# EXERCISE AIM:
All records need to be reproduced exactly. Keep every word as it is.

# INFORMATION GIVEN:

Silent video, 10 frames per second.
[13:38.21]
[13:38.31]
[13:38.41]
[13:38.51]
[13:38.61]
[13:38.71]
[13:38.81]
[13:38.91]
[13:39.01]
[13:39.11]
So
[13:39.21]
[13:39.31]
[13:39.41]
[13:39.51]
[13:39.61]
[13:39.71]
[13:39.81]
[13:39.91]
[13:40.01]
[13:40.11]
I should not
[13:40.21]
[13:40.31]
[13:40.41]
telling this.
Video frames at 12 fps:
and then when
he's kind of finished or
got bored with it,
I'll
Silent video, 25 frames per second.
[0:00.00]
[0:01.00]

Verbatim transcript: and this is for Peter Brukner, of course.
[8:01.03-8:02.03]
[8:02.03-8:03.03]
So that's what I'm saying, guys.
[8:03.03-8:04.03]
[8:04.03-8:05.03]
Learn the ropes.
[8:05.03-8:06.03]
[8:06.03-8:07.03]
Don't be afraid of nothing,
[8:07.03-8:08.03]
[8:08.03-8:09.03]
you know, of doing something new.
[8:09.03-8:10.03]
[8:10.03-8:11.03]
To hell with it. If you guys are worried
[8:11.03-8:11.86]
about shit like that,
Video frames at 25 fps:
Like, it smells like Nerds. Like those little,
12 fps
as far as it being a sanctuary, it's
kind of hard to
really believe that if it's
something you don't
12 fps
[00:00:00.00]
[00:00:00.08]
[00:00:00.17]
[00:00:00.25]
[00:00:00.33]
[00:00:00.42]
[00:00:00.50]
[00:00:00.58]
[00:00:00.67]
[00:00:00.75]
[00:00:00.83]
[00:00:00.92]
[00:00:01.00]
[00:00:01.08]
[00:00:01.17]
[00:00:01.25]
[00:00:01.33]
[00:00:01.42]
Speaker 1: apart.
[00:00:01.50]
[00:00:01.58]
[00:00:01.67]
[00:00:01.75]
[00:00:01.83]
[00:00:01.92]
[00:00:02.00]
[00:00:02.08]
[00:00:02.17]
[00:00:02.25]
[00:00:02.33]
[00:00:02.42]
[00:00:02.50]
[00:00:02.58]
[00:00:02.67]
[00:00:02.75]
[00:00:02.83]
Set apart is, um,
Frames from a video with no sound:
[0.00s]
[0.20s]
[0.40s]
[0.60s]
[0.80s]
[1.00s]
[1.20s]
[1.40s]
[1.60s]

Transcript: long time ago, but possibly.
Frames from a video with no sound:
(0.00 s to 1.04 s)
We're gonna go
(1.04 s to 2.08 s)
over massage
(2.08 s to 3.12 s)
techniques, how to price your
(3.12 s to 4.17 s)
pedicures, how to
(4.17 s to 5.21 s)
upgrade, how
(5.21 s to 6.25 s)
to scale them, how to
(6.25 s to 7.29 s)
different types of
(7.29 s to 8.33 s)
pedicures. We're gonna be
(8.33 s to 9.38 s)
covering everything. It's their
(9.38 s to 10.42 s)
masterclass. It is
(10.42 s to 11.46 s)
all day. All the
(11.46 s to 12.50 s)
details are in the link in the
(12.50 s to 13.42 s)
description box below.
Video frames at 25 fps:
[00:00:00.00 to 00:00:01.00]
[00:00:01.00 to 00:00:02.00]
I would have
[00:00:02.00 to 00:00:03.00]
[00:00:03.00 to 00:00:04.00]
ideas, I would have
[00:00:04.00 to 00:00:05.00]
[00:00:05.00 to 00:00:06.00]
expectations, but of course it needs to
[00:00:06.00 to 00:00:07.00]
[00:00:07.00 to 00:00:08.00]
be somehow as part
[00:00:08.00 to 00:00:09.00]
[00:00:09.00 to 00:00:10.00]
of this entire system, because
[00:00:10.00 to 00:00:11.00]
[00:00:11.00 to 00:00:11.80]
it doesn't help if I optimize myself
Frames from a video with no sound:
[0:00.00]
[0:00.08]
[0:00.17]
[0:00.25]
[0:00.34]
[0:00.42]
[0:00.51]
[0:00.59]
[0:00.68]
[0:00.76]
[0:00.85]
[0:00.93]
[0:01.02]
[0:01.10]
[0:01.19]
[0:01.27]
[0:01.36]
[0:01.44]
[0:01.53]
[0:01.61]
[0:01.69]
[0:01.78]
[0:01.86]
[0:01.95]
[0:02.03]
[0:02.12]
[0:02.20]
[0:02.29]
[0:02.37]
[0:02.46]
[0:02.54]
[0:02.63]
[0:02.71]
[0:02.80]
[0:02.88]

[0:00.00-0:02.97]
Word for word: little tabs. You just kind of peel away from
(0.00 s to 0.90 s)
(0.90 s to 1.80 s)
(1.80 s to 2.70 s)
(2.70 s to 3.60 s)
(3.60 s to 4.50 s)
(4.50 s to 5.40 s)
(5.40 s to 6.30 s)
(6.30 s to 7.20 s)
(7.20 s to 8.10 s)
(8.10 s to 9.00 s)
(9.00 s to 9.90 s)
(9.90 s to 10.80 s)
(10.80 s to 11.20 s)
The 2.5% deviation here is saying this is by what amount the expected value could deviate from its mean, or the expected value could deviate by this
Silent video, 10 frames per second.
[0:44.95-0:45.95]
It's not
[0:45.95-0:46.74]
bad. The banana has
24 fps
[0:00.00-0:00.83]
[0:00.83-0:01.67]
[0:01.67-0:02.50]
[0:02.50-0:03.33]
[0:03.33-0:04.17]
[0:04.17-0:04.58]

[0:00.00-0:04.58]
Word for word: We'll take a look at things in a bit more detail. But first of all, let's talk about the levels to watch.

# TASK SOLUTION:
Silent video, 10 frames per second.
[13:38.21]
[13:38.31]
[13:38.41]
[13:38.51]
[13:38.61]
[13:38.71]
[13:38.81]
[13:38.91]
[13:39.01]
[13:39.11]
So
[13:39.21]
[13:39.31]
[13:39.41]
[13:39.51]
[13:39.61]
[13:39.71]
[13:39.81]
[13:39.91]
[13:40.01]
[13:40.11]
I should not
[13:40.21]
[13:40.31]
[13:40.41]
telling this.
Video frames at 12 fps:
and then when
he's kind of finished or
got bored with it,
I'll
Silent video, 25 frames per second.
[0:00.00]
[0:01.00]

Verbatim transcript: and this is for Peter Brukner, of course.
[8:01.03-8:02.03]
[8:02.03-8:03.03]
So that's what I'm saying, guys.
[8:03.03-8:04.03]
[8:04.03-8:05.03]
Learn the ropes.
[8:05.03-8:06.03]
[8:06.03-8:07.03]
Don't be afraid of nothing,
[8:07.03-8:08.03]
[8:08.03-8:09.03]
you know, of doing something new.
[8:09.03-8:10.03]
[8:10.03-8:11.03]
To hell with it. If you guys are worried
[8:11.03-8:11.86]
about shit like that,
Video frames at 25 fps:
Like, it smells like Nerds. Like those little,
12 fps
as far as it being a sanctuary, it's
kind of hard to
really believe that if it's
something you don't
12 fps
[00:00:00.00]
[00:00:00.08]
[00:00:00.17]
[00:00:00.25]
[00:00:00.33]
[00:00:00.42]
[00:00:00.50]
[00:00:00.58]
[00:00:00.67]
[00:00:00.75]
[00:00:00.83]
[00:00:00.92]
[00:00:01.00]
[00:00:01.08]
[00:00:01.17]
[00:00:01.25]
[00:00:01.33]
[00:00:01.42]
Speaker 1: apart.
[00:00:01.50]
[00:00:01.58]
[00:00:01.67]
[00:00:01.75]
[00:00:01.83]
[00:00:01.92]
[00:00:02.00]
[00:00:02.08]
[00:00:02.17]
[00:00:02.25]
[00:00:02.33]
[00:00:02.42]
[00:00:02.50]
[00:00:02.58]
[00:00:02.67]
[00:00:02.75]
[00:00:02.83]
Set apart is, um,
Frames from a video with no sound:
[0.00s]
[0.20s]
[0.40s]
[0.60s]
[0.80s]
[1.00s]
[1.20s]
[1.40s]
[1.60s]

Transcript: long time ago, but possibly.
Frames from a video with no sound:
(0.00 s to 1.04 s)
We're gonna go
(1.04 s to 2.08 s)
over massage
(2.08 s to 3.12 s)
techniques, how to price your
(3.12 s to 4.17 s)
pedicures, how to
(4.17 s to 5.21 s)
upgrade, how
(5.21 s to 6.25 s)
to scale them, how to
(6.25 s to 7.29 s)
different types of
(7.29 s to 8.33 s)
pedicures. We're gonna be
(8.33 s to 9.38 s)
covering everything. It's their
(9.38 s to 10.42 s)
masterclass. It is
(10.42 s to 11.46 s)
all day. All the
(11.46 s to 12.50 s)
details are in the link in the
(12.50 s to 13.42 s)
description box below.
Video frames at 25 fps:
[00:00:00.00 to 00:00:01.00]
[00:00:01.00 to 00:00:02.00]
I would have
[00:00:02.00 to 00:00:03.00]
[00:00:03.00 to 00:00:04.00]
ideas, I would have
[00:00:04.00 to 00:00:05.00]
[00:00:05.00 to 00:00:06.00]
expectations, but of course it needs to
[00:00:06.00 to 00:00:07.00]
[00:00:07.00 to 00:00:08.00]
be somehow as part
[00:00:08.00 to 00:00:09.00]
[00:00:09.00 to 00:00:10.00]
of this entire system, because
[00:00:10.00 to 00:00:11.00]
[00:00:11.00 to 00:00:11.80]
it doesn't help if I optimize myself
Frames from a video with no sound:
[0:00.00]
[0:00.08]
[0:00.17]
[0:00.25]
[0:00.34]
[0:00.42]
[0:00.51]
[0:00.59]
[0:00.68]
[0:00.76]
[0:00.85]
[0:00.93]
[0:01.02]
[0:01.10]
[0:01.19]
[0:01.27]
[0:01.36]
[0:01.44]
[0:01.53]
[0:01.61]
[0:01.69]
[0:01.78]
[0:01.86]
[0:01.95]
[0:02.03]
[0:02.12]
[0:02.20]
[0:02.29]
[0:02.37]
[0:02.46]
[0:02.54]
[0:02.63]
[0:02.71]
[0:02.80]
[0:02.88]

[0:00.00-0:02.97]
Word for word: little tabs. You just kind of peel away from
(0.00 s to 0.90 s)
(0.90 s to 1.80 s)
(1.80 s to 2.70 s)
(2.70 s to 3.60 s)
(3.60 s to 4.50 s)
(4.50 s to 5.40 s)
(5.40 s to 6.30 s)
(6.30 s to 7.20 s)
(7.20 s to 8.10 s)
(8.10 s to 9.00 s)
(9.00 s to 9.90 s)
(9.90 s to 10.80 s)
(10.80 s to 11.20 s)
The 2.5% deviation here is saying this is by what amount the expected value could deviate from its mean, or the expected value could deviate by this
Silent video, 10 frames per second.
[0:44.95-0:45.95]
It's not
[0:45.95-0:46.74]
bad. The banana has
24 fps
[0:00.00-0:00.83]
[0:00.83-0:01.67]
[0:01.67-0:02.50]
[0:02.50-0:03.33]
[0:03.33-0:04.17]
[0:04.17-0:04.58]

[0:00.00-0:04.58]
Word for word: We'll take a look at things in a bit more detail. But first of all, let's talk about the levels to watch.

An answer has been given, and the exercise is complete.